Supplied information Start Marker

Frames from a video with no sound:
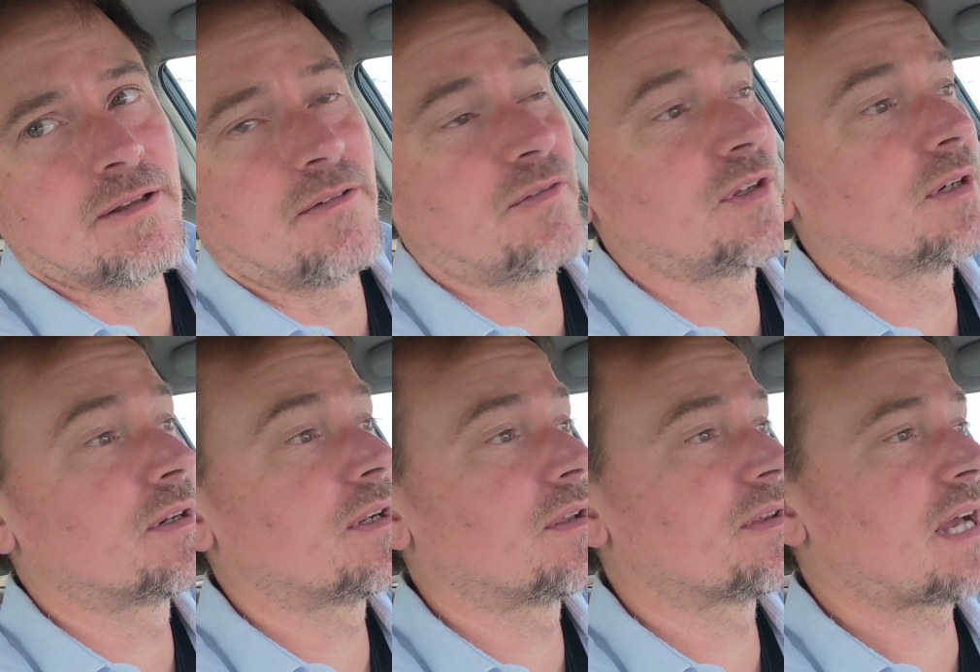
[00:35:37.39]
If you
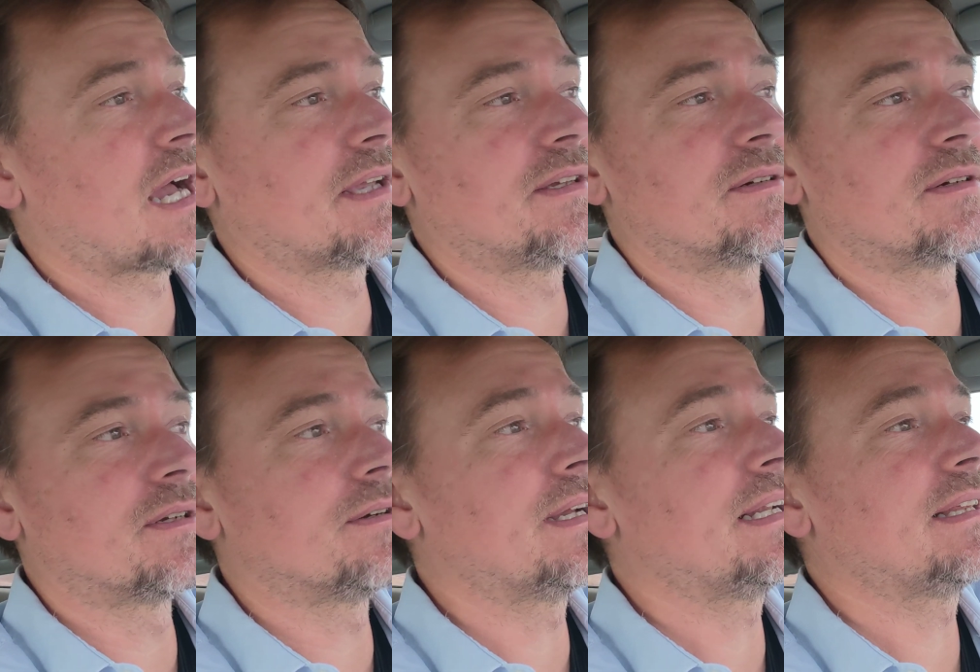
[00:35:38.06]
don't know that, you don't
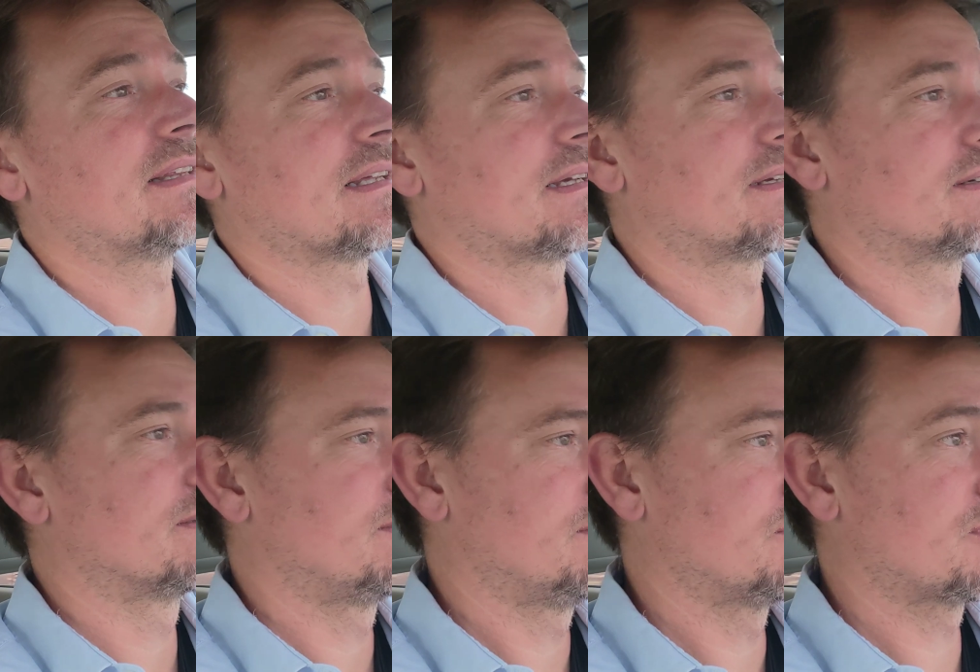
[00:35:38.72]
know
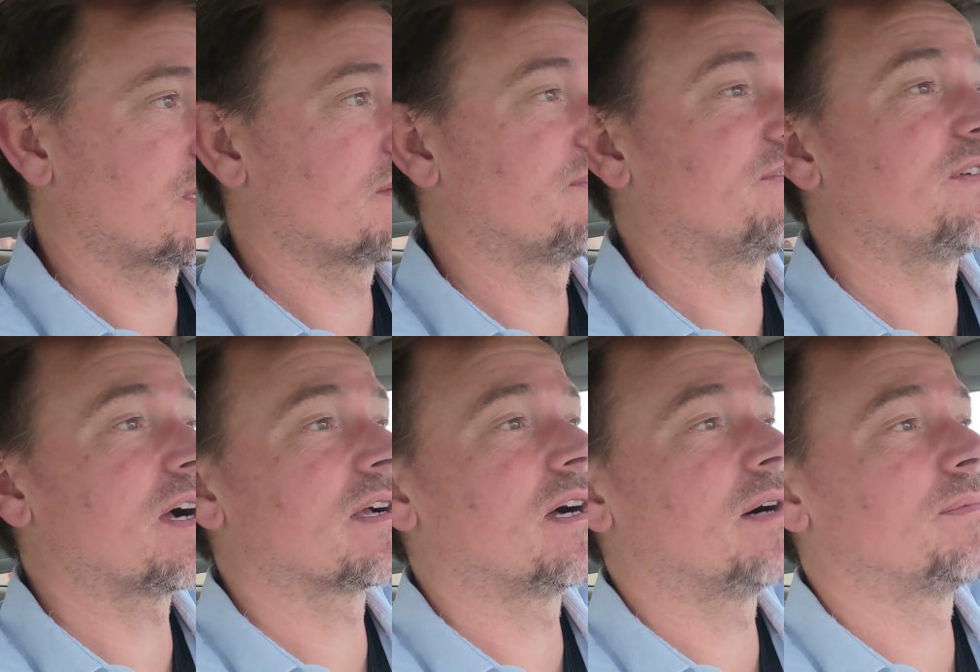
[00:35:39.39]
anything. You shut the
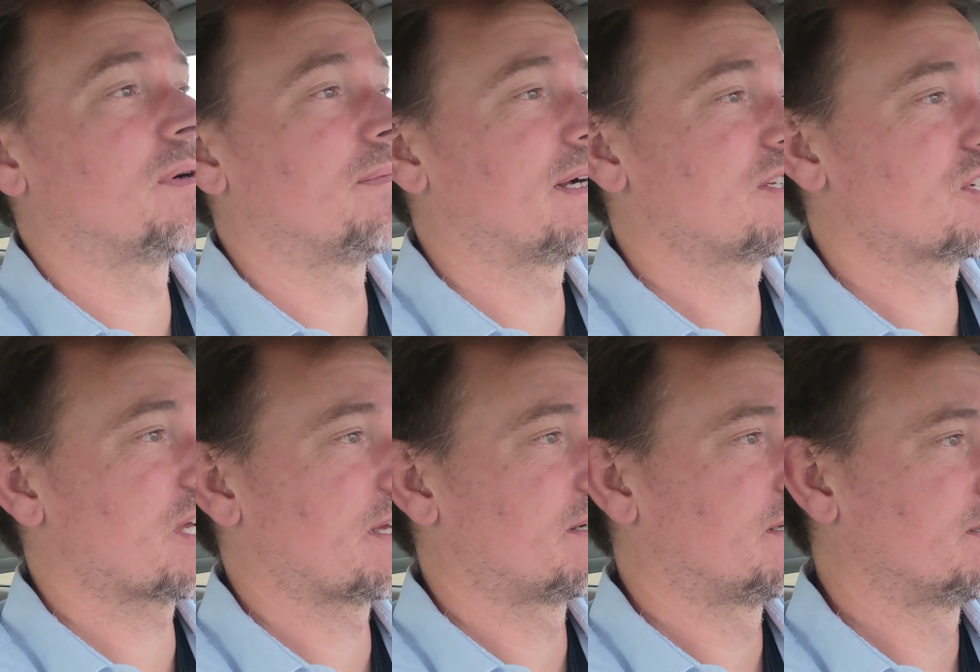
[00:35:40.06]
fuck up on my
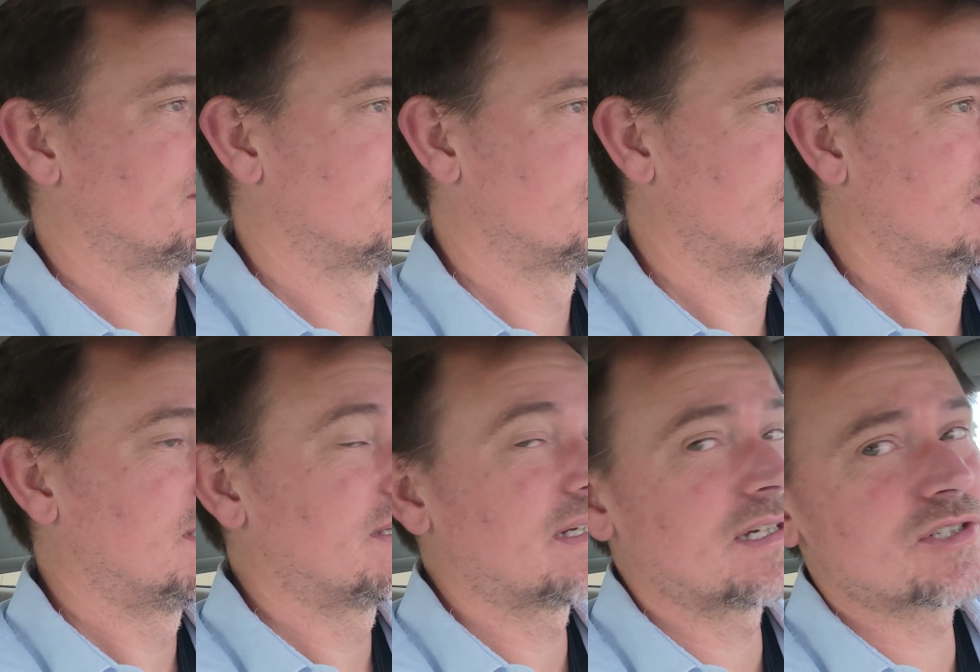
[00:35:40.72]
channel.
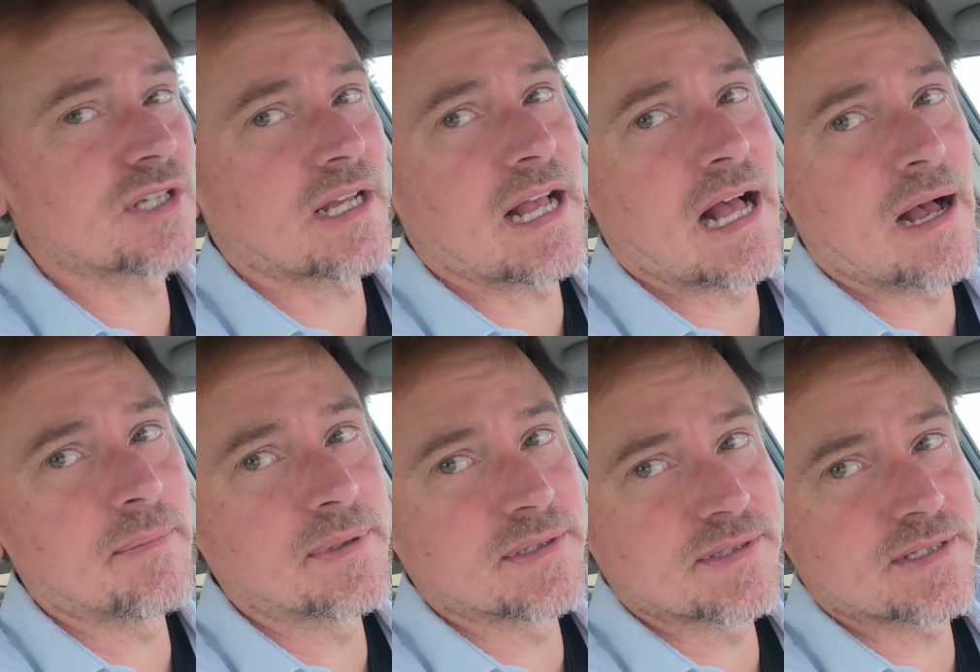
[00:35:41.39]
That shit
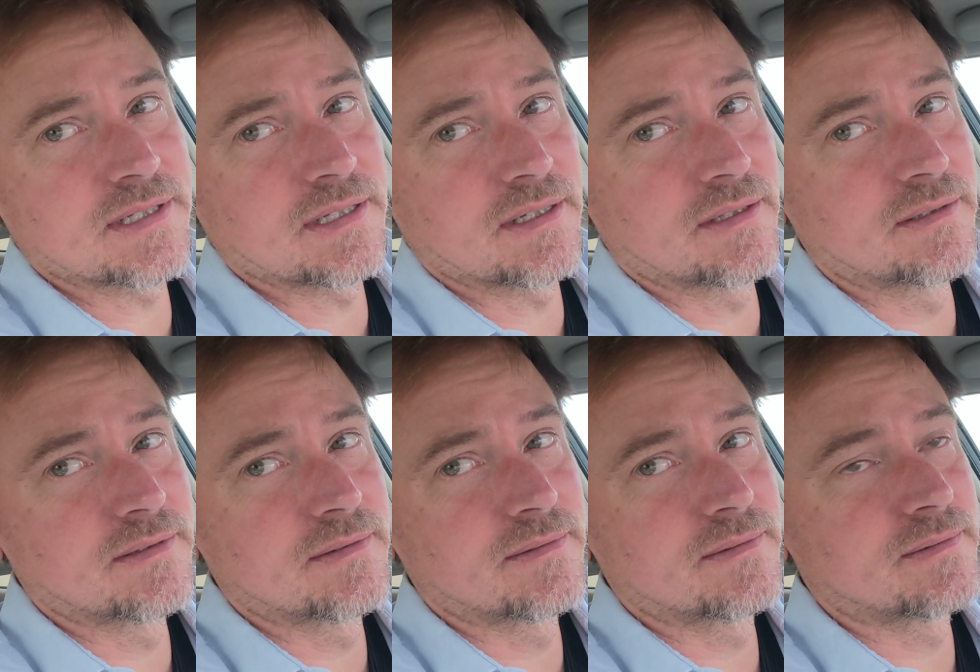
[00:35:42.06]
happens, dude.
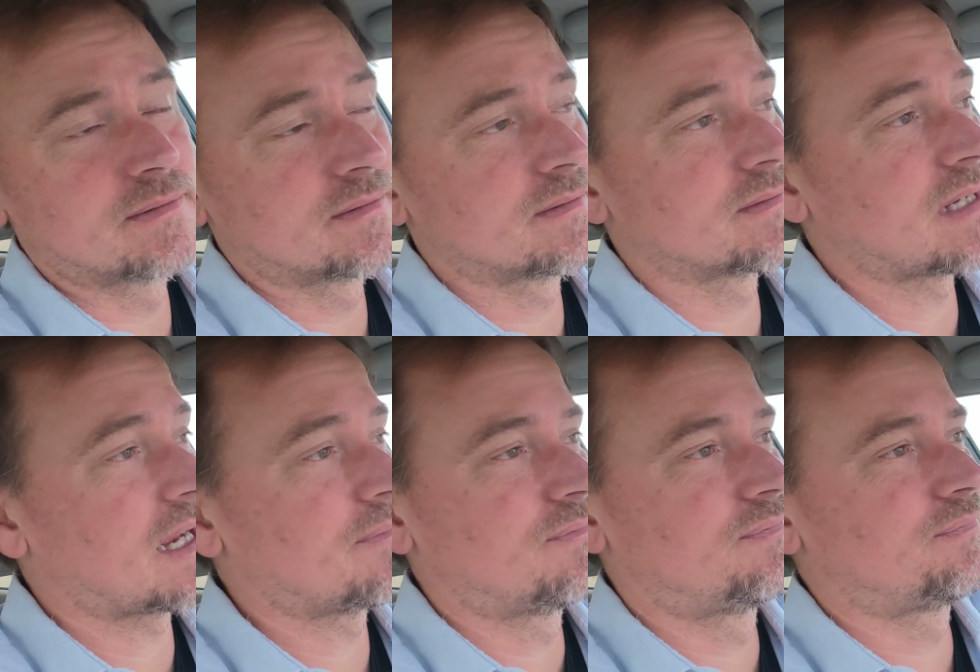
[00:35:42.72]

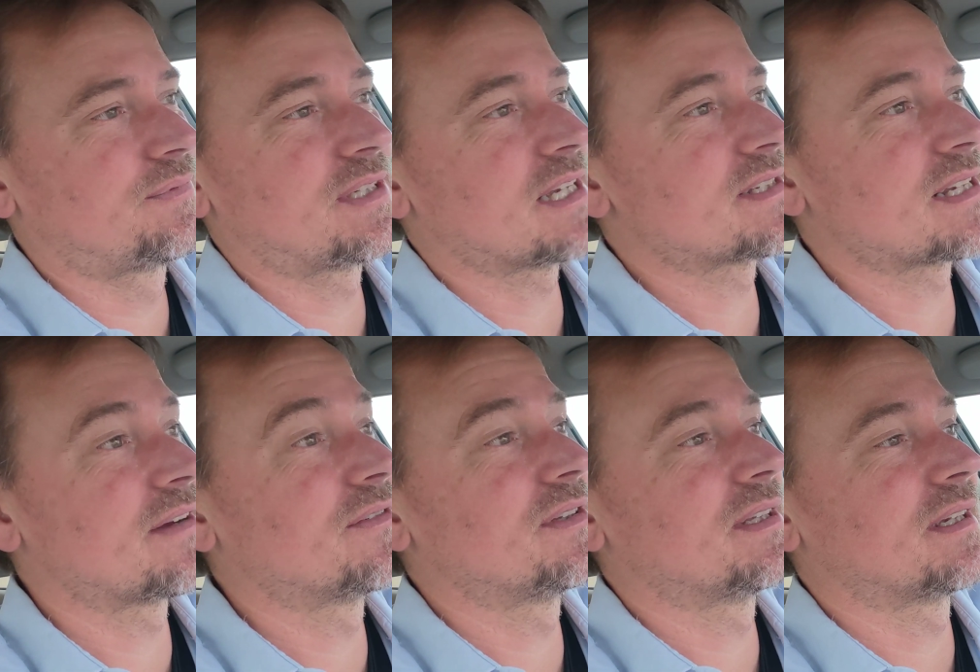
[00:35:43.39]
I test
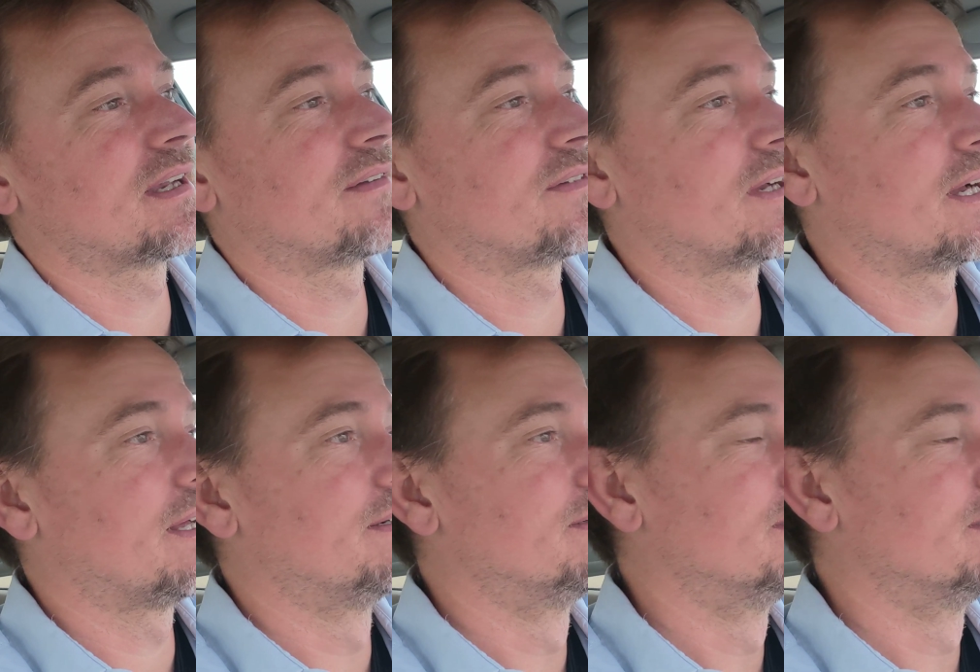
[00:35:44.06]
everything I've got.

Supplied information End Marker

What you need to do
Would you set down every line of the data above exactly, skipping the pictures?

Task solution
Frames from a video with no sound:
[00:35:37.39]
If you
[00:35:38.06]
don't know that, you don't
[00:35:38.72]
know
[00:35:39.39]
anything. You shut the
[00:35:40.06]
fuck up on my
[00:35:40.72]
channel.
[00:35:41.39]
That shit
[00:35:42.06]
happens, dude.
[00:35:42.72]

[00:35:43.39]
I test
[00:35:44.06]
everything I've got.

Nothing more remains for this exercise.